(Records from a collection)
————
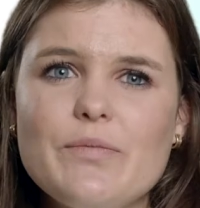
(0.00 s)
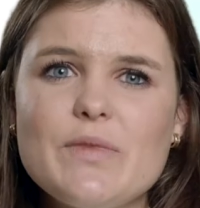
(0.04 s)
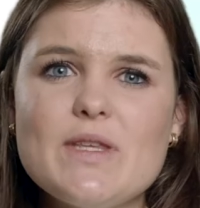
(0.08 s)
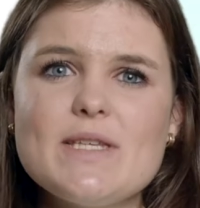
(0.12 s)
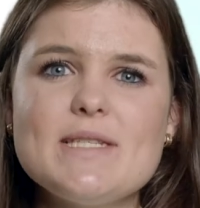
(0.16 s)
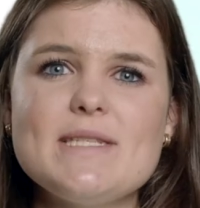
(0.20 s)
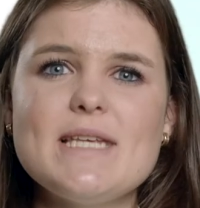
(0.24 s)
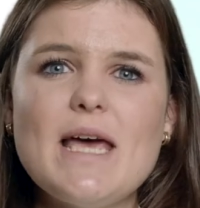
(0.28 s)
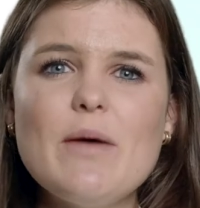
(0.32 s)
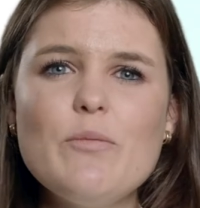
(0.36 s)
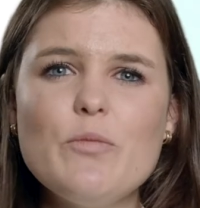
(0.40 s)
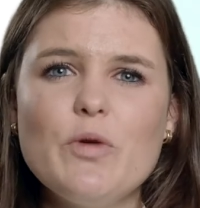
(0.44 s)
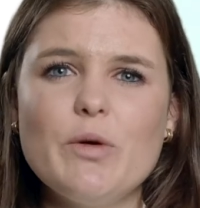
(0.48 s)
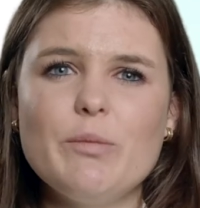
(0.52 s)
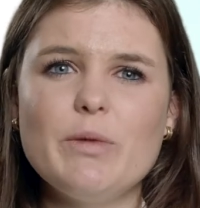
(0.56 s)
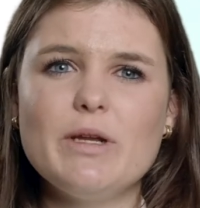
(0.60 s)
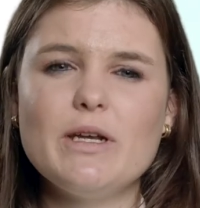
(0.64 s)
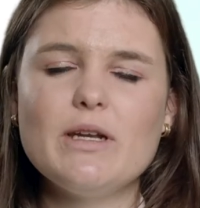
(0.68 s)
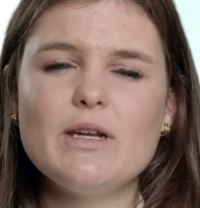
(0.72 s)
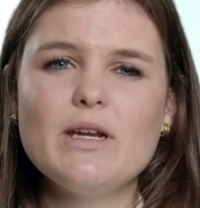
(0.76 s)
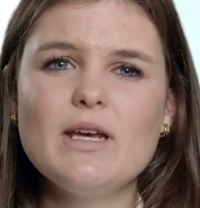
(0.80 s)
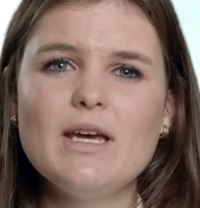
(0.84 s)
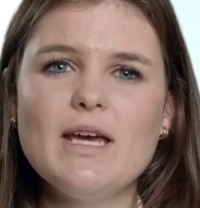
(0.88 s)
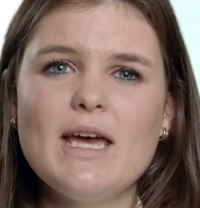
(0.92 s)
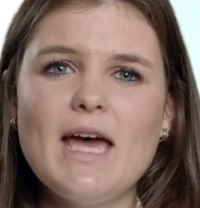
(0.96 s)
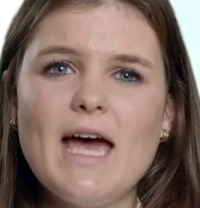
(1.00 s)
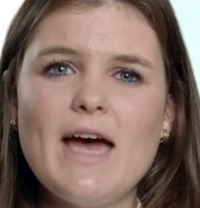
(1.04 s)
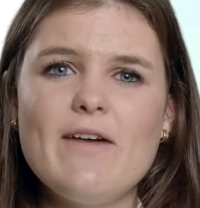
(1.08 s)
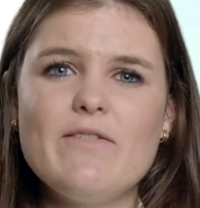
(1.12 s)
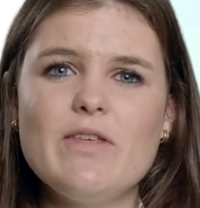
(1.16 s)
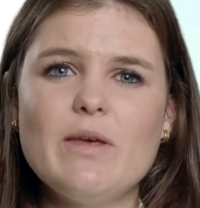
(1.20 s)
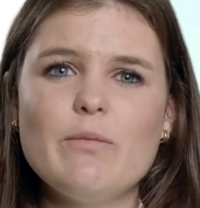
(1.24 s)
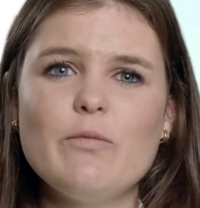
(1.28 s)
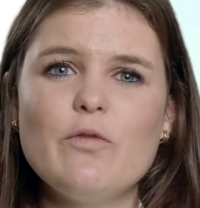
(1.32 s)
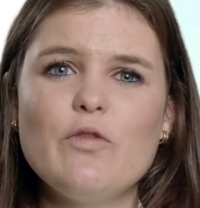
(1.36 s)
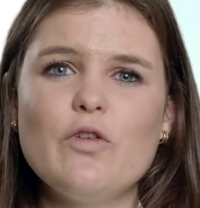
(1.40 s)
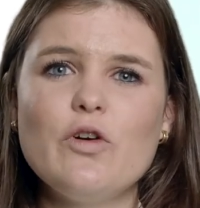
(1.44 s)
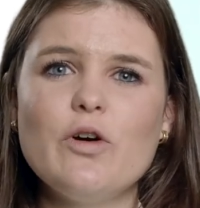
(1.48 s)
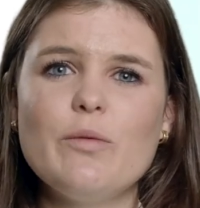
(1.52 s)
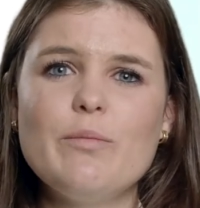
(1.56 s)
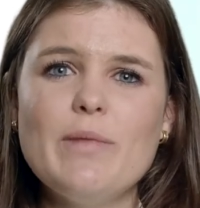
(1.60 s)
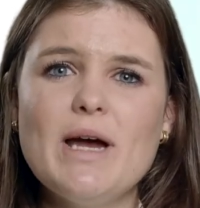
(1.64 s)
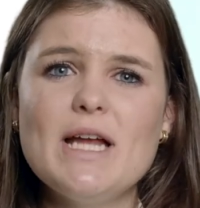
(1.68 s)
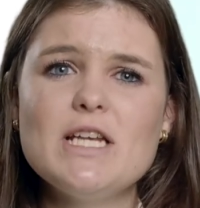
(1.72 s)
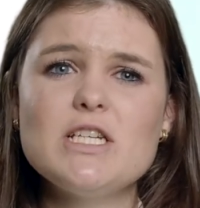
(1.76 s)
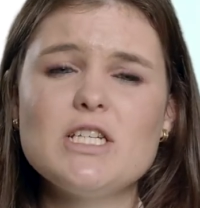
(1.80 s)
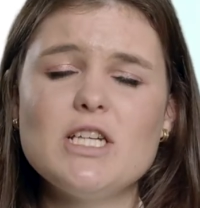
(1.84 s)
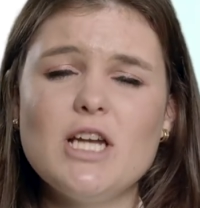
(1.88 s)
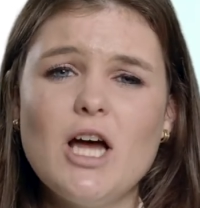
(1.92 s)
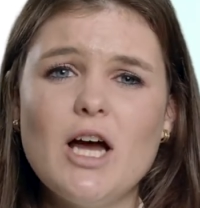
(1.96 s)
Some women have them for a
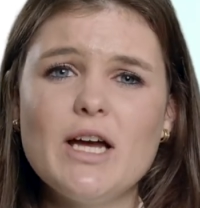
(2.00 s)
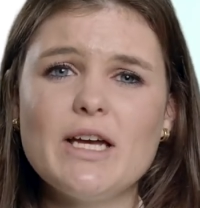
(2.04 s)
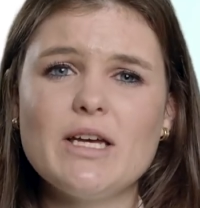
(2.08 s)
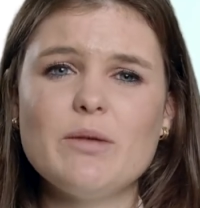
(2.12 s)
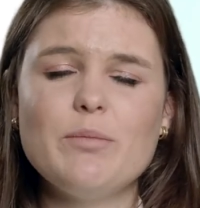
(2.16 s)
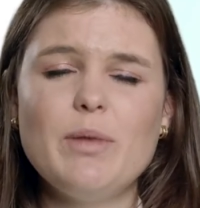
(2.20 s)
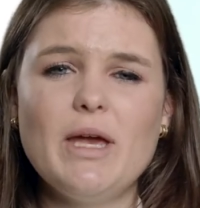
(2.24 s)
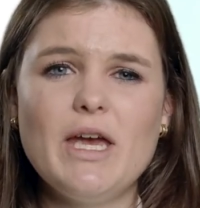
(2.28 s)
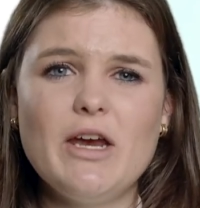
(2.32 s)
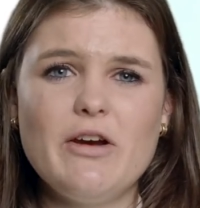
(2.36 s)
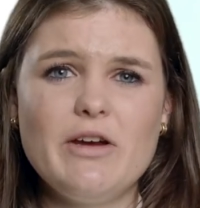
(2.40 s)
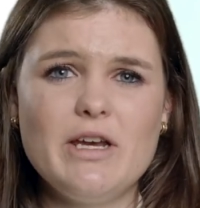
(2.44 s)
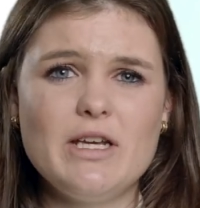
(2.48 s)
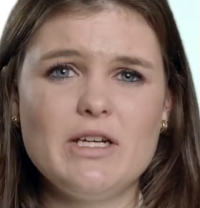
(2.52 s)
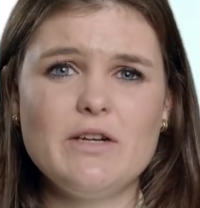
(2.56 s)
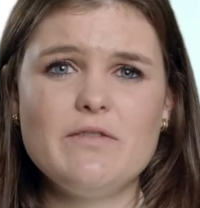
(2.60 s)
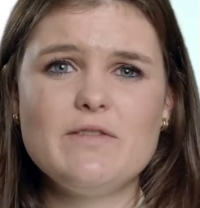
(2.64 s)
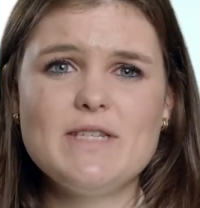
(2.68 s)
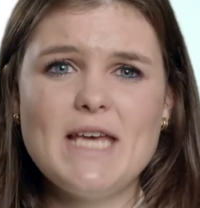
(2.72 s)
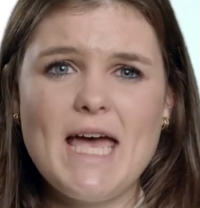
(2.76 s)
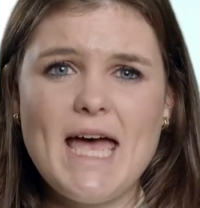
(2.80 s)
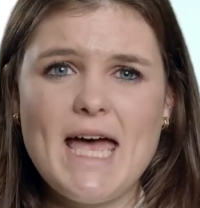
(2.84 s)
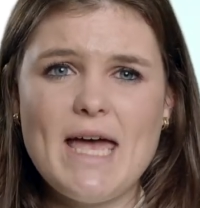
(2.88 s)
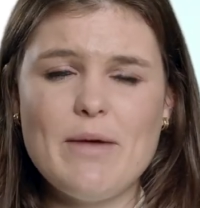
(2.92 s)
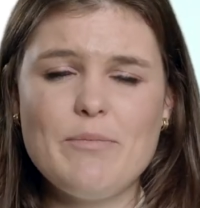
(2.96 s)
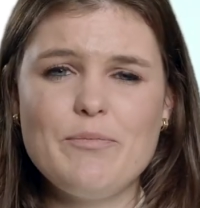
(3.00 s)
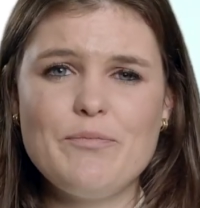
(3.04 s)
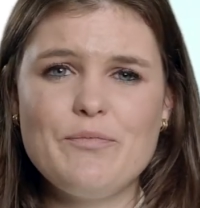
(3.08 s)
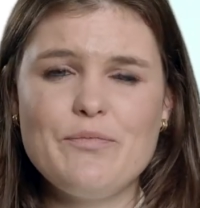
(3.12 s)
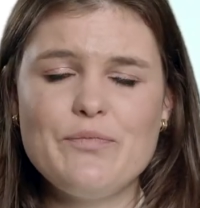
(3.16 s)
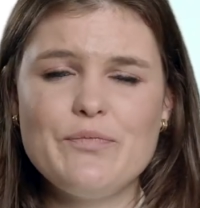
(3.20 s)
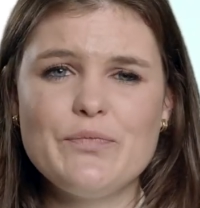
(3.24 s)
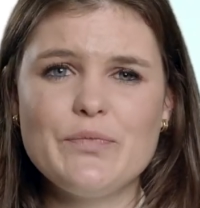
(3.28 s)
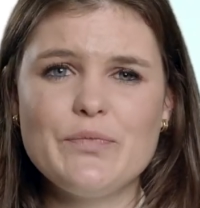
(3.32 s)
much longer period of time.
————
Please set down each line of the data above exactly as written, without the pictures.

ANSWER BOX
(0.00 s)
(0.04 s)
(0.08 s)
(0.12 s)
(0.16 s)
(0.20 s)
(0.24 s)
(0.28 s)
(0.32 s)
(0.36 s)
(0.40 s)
(0.44 s)
(0.48 s)
(0.52 s)
(0.56 s)
(0.60 s)
(0.64 s)
(0.68 s)
(0.72 s)
(0.76 s)
(0.80 s)
(0.84 s)
(0.88 s)
(0.92 s)
(0.96 s)
(1.00 s)
(1.04 s)
(1.08 s)
(1.12 s)
(1.16 s)
(1.20 s)
(1.24 s)
(1.28 s)
(1.32 s)
(1.36 s)
(1.40 s)
(1.44 s)
(1.48 s)
(1.52 s)
(1.56 s)
(1.60 s)
(1.64 s)
(1.68 s)
(1.72 s)
(1.76 s)
(1.80 s)
(1.84 s)
(1.88 s)
(1.92 s)
(1.96 s)
Some women have them for a
(2.00 s)
(2.04 s)
(2.08 s)
(2.12 s)
(2.16 s)
(2.20 s)
(2.24 s)
(2.28 s)
(2.32 s)
(2.36 s)
(2.40 s)
(2.44 s)
(2.48 s)
(2.52 s)
(2.56 s)
(2.60 s)
(2.64 s)
(2.68 s)
(2.72 s)
(2.76 s)
(2.80 s)
(2.84 s)
(2.88 s)
(2.92 s)
(2.96 s)
(3.00 s)
(3.04 s)
(3.08 s)
(3.12 s)
(3.16 s)
(3.20 s)
(3.24 s)
(3.28 s)
(3.32 s)
much longer period of time.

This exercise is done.